A pesquisa foi feita por Maria Leo, Taya Carneiro e Bernardo Mota, que são alunos trans da Universidade. A professora cis Fernanda Martinelli, da Faculdade de Comunicação (FAC), é parceira no projeto. O grupo captou facetas da realidade do Distrito Federal em uma pesquisa qualitativa. “Entrevistamos 23 pessoas trans para buscarmos entender suas narrativas e histórias de vidas", conta Maria Leo.

 

“Buscamos um tema que nos mobilize. Enquanto pessoas trans que constroem redes de afeto e relacionamento com outras pessoas trans, conseguimos identificar quais são as dinâmicas sociais que nos violentam e nos impedem de ter uma vida mais saudável e possível”, afirma Maria.

 

GRUPOS DE APOIO – A Universidade de Brasília e o HUB já trabalham conjuntamente de maneira informal no apoio às pessoas trans. “É possível buscar terapia individualizada no Centro de Atendimento e Estudos Psicológicos (Caep) da UnB, já que, no hospital, nosso foco é a terapia em grupo”, explica Isabel Amora.

 

No Caep, o psicólogo clínico Felipe de Baere faz atendimento focado em público LGBTQI – Lésbicas, Gays, Bissexuais, Transgêneros, Queer e Intergênero – e também recomenda o HUB para os pacientes em tratamento. “Essa população tem grande incidência de ideação suicida. Entender os próprios sentimentos pode ser mais fácil quando se está em um grupo que lida com as mesmas questões”, explica Felipe.

 

“Nunca recebi um paciente que jamais tivesse tido pelo menos um momento de ideação suicida”, explica Jussane Mendonça, psiquiatra do Ambulatório Trans do Hospital Dia do Governo de Brasília. “Geralmente, as pessoas trans trazem sofrimento interno e externo. É um grupo com altíssima incidência de ansiedade e depressão”, complementa Isabel Amora. As conversas entre esses profissionais se dão por meio de grupos, contatos profissionais e outras alternativas, mas asseguram à pessoa trans a perspectiva de ter com quem contar.

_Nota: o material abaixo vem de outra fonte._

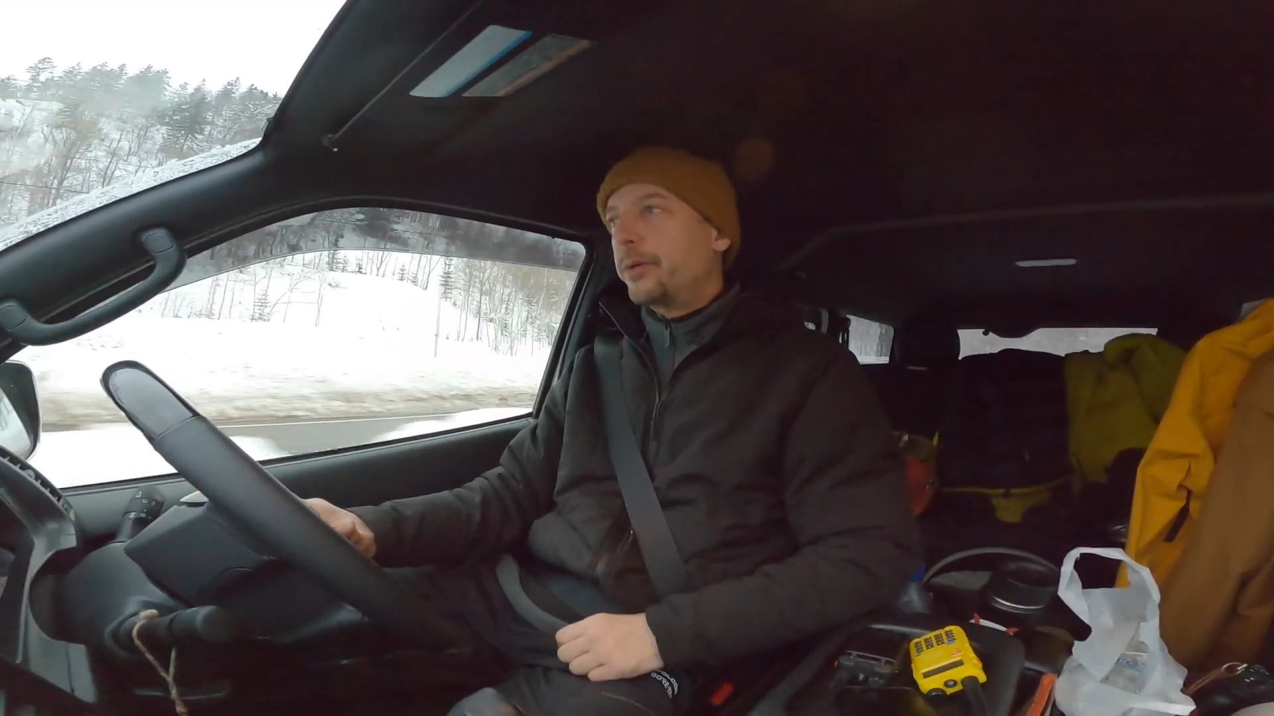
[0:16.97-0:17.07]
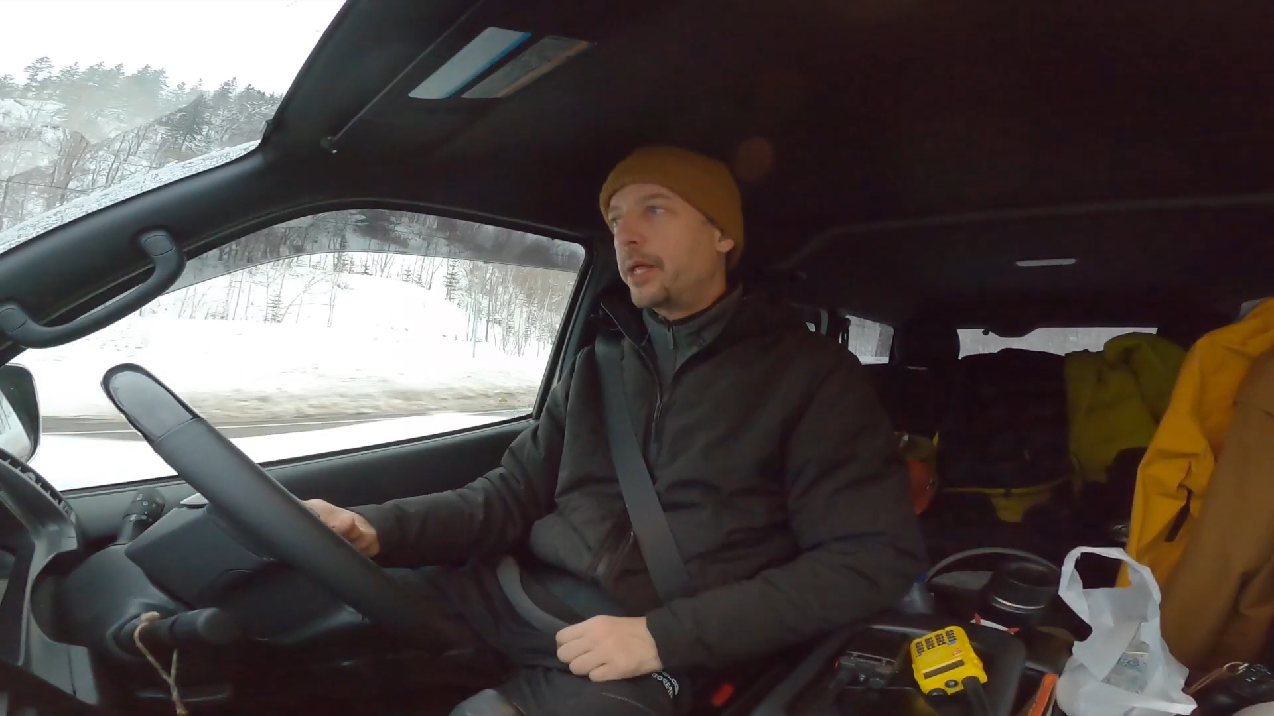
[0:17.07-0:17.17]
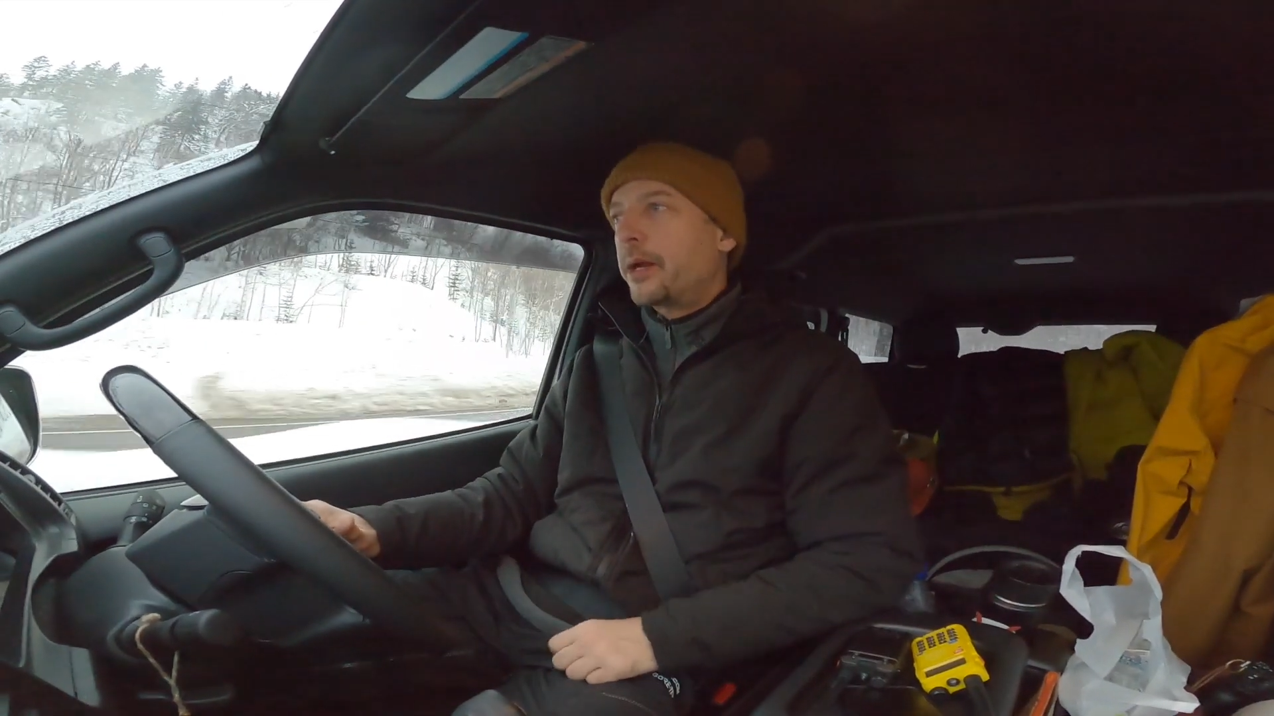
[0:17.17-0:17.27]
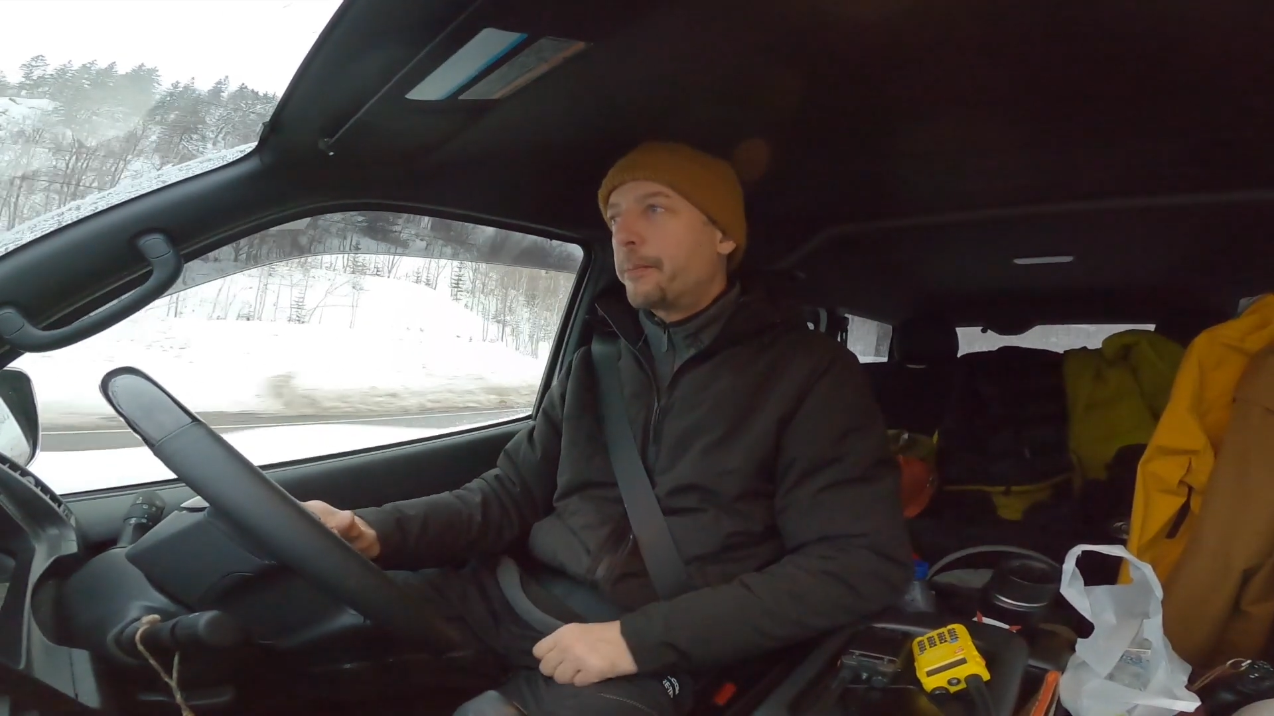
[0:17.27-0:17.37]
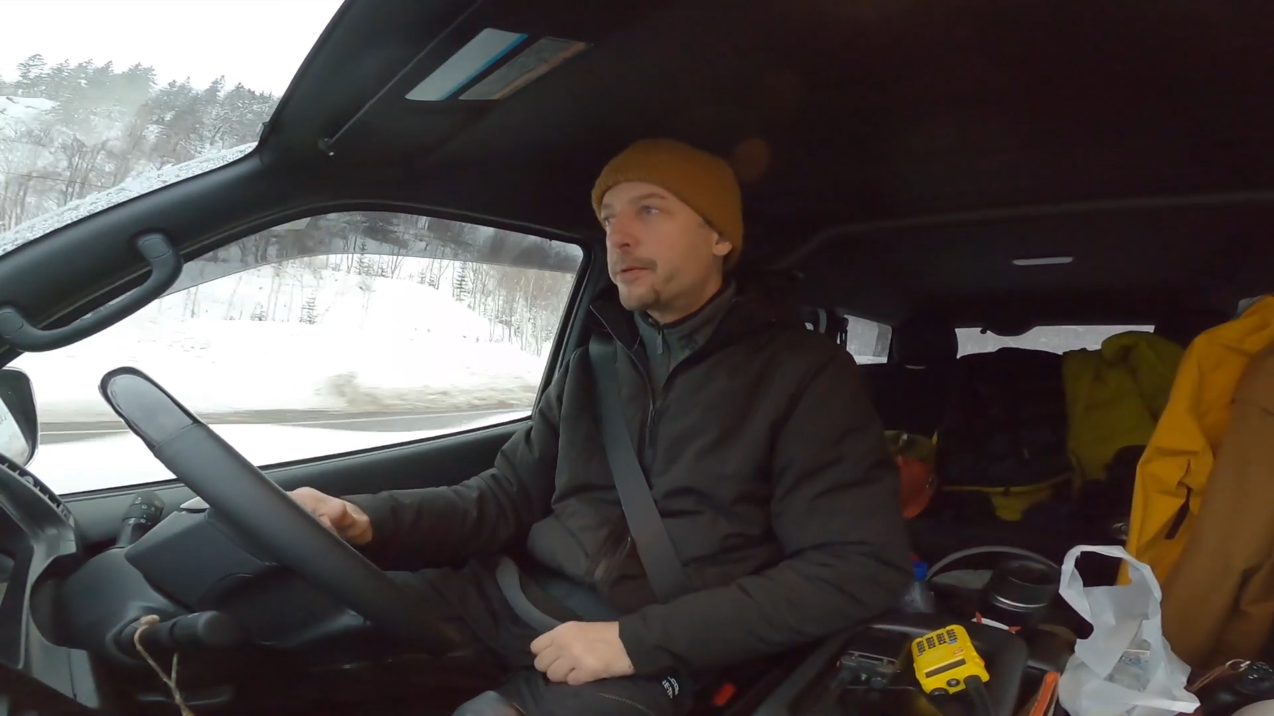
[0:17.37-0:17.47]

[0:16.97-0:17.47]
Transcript: to another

Kyola Vale, psiquiatra da Secretaria de Saúde do DF, promove conversas com equipes dos hospitais onde trabalha para conscientizá-las da necessidade de tratamento humanizado. Foto: André Gomes/Secom UnB

 

“Recebo pacientes em perspectiva de violência, trabalho com medicina de família”, explica a psiquiatra do Hospital Materno Infantil e do Hospital de Base Kyola Vale. Ela é uma das profissionais mais acessíveis à comunidade trans e chega, inclusive, a disponibilizar seu contato pessoal em alguns casos. “Tenho muito carinho por essa comunidade. Recebo todos de braços abertos. Se precisarem ouvir, falo mesmo!”, conta.

 

Kyola atende pacientes maiores e menores de idade. Estes últimos, desde que acompanhados pelos pais. “Em caso de menores de idade, recomendo buscarem o Adolescentro." 

 

No centro de saúde especializado em adolescentes trabalha o hebiatra Luiz Fernando Marques, que atende jovens que ainda não podem procurar autonomamente outros centros. “Para ser atendido, basta ter entre 12 e 17 anos incompletos. Não é necessário ter autorização dos pais, mas a presença da família é muito importante para o sucesso de tratamentos psicossociais”, defende.

 

Caso um jovem atendido no Adolescentro ultrapasse a idade do público-alvo do local, o médico recomenda que ele procure outra unidade de saúde especializada para atendimento, como o Ambulatório de Gênero do HUB ou o ambulatório Trans do Hospital Dia, onde Luiz Fernando também atua como clínico médico.

 

PARCERIAS – O Hospital Universitário trabalha, juntamente com outros profissionais da saúde do DF, na intenção de institucionalizar, em breve, uma rede já informal existente entre os profissionais que trabalham em prol da causa das pessoas trans. “Vamos fazer visitas a Porto Alegre e a Goiânia, onde já funcionam ambulatórios de gênero, para aprender com a experiência desses parceiros”, explica Cauzada.

 

“Fizemos reuniões com a equipe do Ambulatório Trans do Hospital Dia e pretendemos viabilizar institucionalmente uma parceria que deixe clara a rede de apoio com que as pessoas trans podem contar, por meio de referenciamentos a outras unidades”, esclarece a superintendente do HUB, Elza Noronha.